Now, when loading this project, if you run amendments=hg19_alignment, the project will align to hg19 instead of hg38.

Example with multiple species

The append modifier will add the same value to all samples; if your project requires that some samples be aligned to different assemblies, you'll need more power. The imply sample modifier allows you to create new sample attributes whose value depends on the value of another attribute. Here's an example that adds a genome attribute with a value that depends on another attribute:

sample_modifiers
  imply:
    - if:
        organism: "human"
      then:
        genome: "hg38"
        macs_genome_size: "hs"
    - if:
        organism: "mouse"
      then:
        genome: "mm10"
        macs_genome_size: "mm"

In this example, if my organism attribute is human, this implies a few other project-specific attributes. For one project, I want to set genome to hg38 and macs_genome_size to hs. Of course, I could just define columns called genome and macs_genome_size, but this has several disadvantages: First, changing the aligned genome would require changing every sample in the sample table. Second, the genome is now tied to the sample table, so it could not be used in a different project that used a different genome. A better way would be handle these attributes at the project level using imply.

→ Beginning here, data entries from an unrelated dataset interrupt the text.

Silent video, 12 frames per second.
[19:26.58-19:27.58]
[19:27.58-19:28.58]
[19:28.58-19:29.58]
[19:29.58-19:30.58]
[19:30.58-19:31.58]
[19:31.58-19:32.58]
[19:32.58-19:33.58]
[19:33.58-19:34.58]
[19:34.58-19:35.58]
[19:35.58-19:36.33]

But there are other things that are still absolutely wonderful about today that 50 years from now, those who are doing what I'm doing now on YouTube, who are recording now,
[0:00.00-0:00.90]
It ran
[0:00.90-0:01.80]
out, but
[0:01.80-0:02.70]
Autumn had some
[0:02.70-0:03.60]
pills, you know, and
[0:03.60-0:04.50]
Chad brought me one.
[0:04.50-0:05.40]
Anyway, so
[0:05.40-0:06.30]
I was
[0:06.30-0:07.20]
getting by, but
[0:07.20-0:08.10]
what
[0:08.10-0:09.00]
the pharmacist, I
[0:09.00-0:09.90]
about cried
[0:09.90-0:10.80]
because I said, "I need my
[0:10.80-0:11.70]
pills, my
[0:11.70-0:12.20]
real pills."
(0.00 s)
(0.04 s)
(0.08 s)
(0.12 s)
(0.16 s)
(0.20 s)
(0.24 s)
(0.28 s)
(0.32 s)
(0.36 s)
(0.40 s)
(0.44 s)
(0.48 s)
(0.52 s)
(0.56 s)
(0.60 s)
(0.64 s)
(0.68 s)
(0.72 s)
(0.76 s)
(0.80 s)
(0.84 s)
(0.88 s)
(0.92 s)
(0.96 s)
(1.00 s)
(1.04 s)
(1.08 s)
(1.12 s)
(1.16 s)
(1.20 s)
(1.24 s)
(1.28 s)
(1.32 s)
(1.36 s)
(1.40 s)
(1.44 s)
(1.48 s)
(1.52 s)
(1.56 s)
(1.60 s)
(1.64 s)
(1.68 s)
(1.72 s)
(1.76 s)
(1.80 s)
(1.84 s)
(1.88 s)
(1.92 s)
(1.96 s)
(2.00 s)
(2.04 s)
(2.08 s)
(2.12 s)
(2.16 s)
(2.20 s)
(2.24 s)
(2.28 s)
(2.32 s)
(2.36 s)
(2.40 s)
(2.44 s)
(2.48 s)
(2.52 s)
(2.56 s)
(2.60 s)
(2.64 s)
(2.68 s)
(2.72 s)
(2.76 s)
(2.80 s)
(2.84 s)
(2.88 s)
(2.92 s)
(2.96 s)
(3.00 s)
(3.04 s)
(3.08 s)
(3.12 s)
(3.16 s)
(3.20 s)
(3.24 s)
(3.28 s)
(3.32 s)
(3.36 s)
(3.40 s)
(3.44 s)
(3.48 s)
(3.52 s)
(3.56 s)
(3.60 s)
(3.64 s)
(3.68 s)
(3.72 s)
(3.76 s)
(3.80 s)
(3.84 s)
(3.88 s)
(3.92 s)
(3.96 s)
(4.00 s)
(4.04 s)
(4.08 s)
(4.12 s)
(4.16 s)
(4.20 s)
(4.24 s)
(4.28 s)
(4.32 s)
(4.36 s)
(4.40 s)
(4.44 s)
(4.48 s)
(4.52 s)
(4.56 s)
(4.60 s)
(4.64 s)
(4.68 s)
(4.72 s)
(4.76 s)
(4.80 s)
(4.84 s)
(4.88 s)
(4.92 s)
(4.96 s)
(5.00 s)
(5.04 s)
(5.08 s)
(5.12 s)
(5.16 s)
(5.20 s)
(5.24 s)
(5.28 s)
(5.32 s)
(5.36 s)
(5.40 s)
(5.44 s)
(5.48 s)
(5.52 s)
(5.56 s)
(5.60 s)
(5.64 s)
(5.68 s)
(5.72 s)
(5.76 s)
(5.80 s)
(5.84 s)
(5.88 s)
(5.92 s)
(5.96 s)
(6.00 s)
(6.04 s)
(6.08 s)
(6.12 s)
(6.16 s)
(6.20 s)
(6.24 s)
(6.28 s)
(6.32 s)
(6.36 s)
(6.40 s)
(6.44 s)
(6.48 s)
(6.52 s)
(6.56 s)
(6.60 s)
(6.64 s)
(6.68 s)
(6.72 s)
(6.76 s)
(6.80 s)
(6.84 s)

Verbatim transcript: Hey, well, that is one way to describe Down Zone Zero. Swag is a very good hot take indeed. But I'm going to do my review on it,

Instead of hard-coding genome and macs_genome_size in the sample table, you can simply specify that the attribute organism implies additional attribute-value pairs (which may vary by sample based on the value of the organism attribute). This lets you specify the genome, transcriptome, genome size, and other similar variables all in your project configuration file. After all, a reference genome assembly is really not an inherent property of a sample, but of a sample in respect to a particular project or alignment.